The Food and Drug Administration (FDA) has scheduled a September meeting of a panel that will consider the safety of Bayer Pharmaceutical’s Essure birth control device.
The FDA has received complaints of clinical trial fraud and serious side effects associated with the device, to the product, FierceMedicalDevices reports.
The agency now faces complaints from women calling for the device’s removal from the market who claim the meeting date was chosen to coincide with Pope Francis’s U.S. visit, drawing media attention away from the panel meeting. The pope will give the first-ever papal address to Congress on September 24, the date of the FDA panel meeting. Angela Desa-Lynch, an administrator for the Facebook group Essure Problems told the Catholic News Agency that the agency was aware of the scheduling convergence. The Essure group has more than 9,000 members and is lobbying to have Essure removed from the market.
“[T]he meeting was not timed in any way with the Pope’s address to Congress,” agency spokeswoman Deborah Kotz told the news agency in an email. The meeting date was announced on June 24, while the pope’s itinerary was not released until June 30, FierceMedicalDevices reports. But the Catholic News Agency said the pope’s September 24 address to Congress was publicized as early as February 5.

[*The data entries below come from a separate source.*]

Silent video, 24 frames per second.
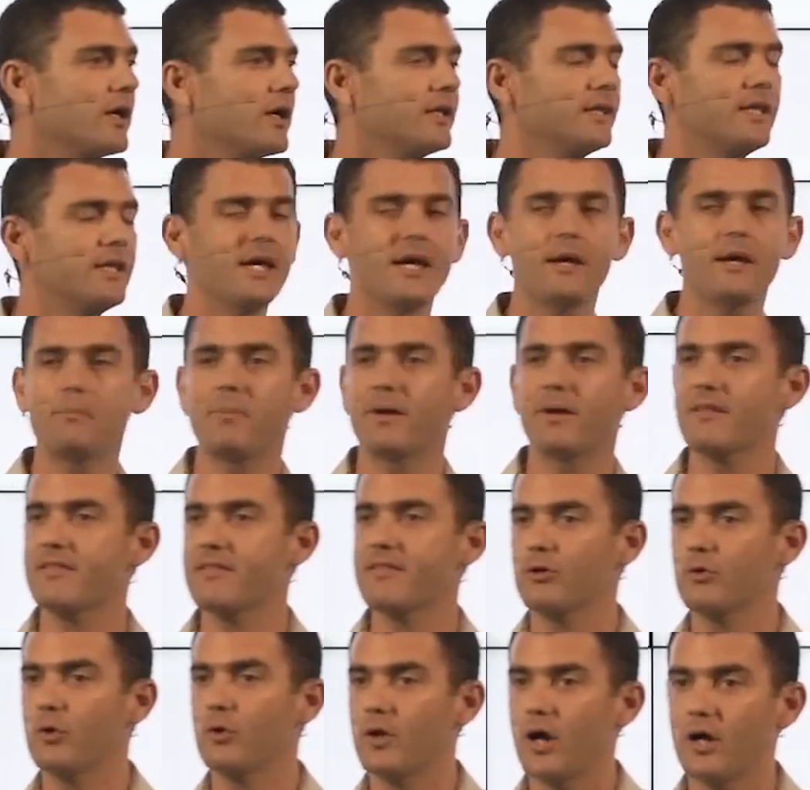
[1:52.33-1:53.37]
the
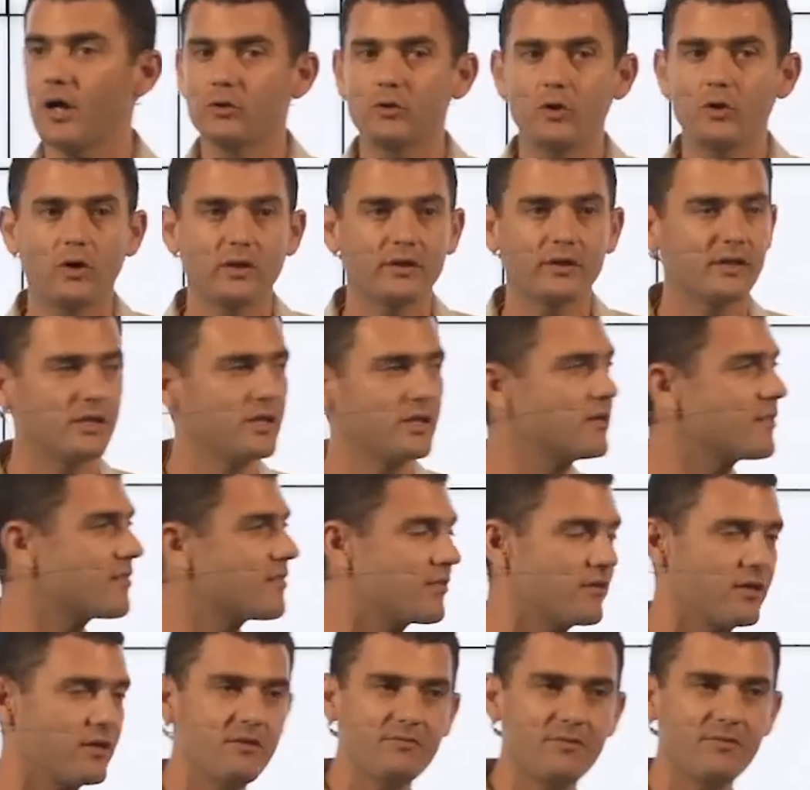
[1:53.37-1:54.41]
Palestinian Authority,
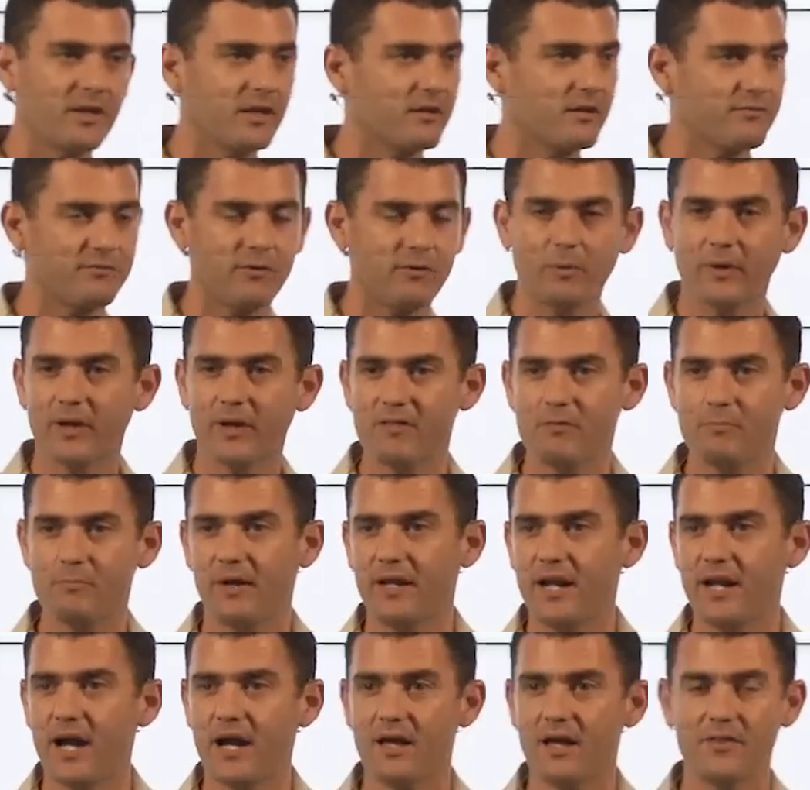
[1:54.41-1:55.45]
even from
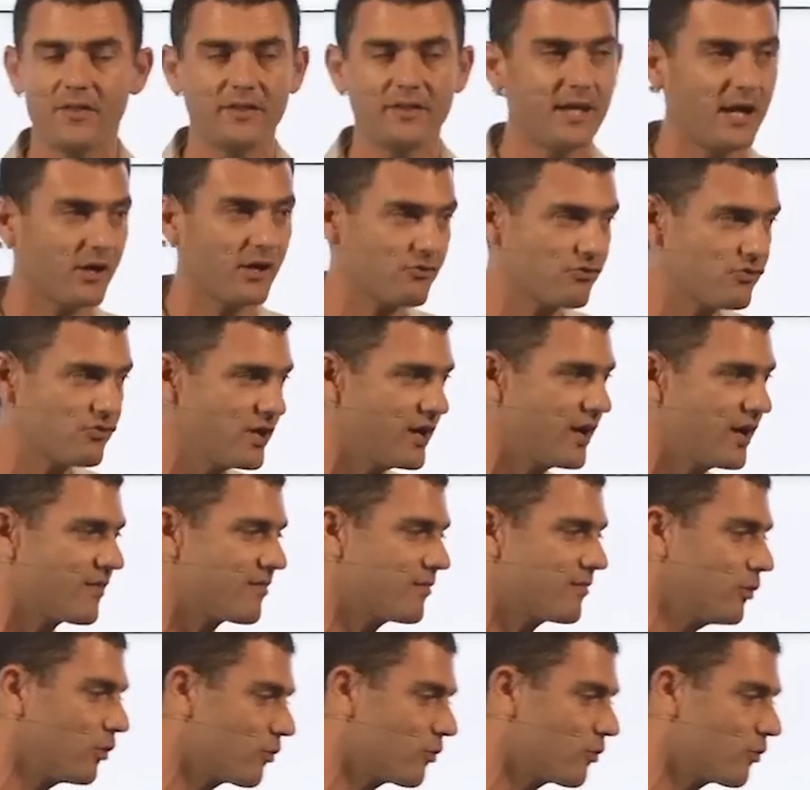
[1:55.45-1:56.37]
Hezbollah, that they are Shia, is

Essure, a permanent birth control method, received FDA approval in November 2002. The device consists of small, nickel-titanium coils that are inserted through the vagina into the woman’s fallopian tubes. The implant procedure is done on an outpatient basis in a doctor’s office. The coils cause scar tissue to form, which blocks the tubes, preventing pregnancy. Once blockage is confirmed, the method is considered 99.83 percent effective, National Public Radio (NPR) reports. But women have reported a variety of injuries and side effects they say were caused by Essure. These include fatigue, migraines, joint pain, digestive issues, back pain, heavy periods, abdominal pain, unintended pregnancies, and ectopic pregnancies (where the embryo implants somewhere other than the uterus). In some instances, the device has migrated from the fallopian tube and in a few cases, has been expelled from the woman’s body.
In April, the FDA said it would investigate Essure following complaints of fraud during the clinical trial and reports of serious side effects. The FDA has received more than 5,000 complaints about Essure since its November 2002 approval. In May, Bayer released data from a long-term study to support the safety and efficacy of Essure. The device caused pelvic pain in only 7 percent of participants in the study. But an article in the New York Times called the company’s data into question, citing results from a long-term trial published in the Journal of Minimally Invasive Gynecology. Only 366 out of 518 original study participants were followed for the full five years, according to the Times. And women who were tracked cited a number of problems tied to the device, including unusually heavy periods and recurrent pelvic pain.
The FDA panel meeting will be open to the public, and the agency said interested persons may present material to the panel in writing or request to speak at the meeting.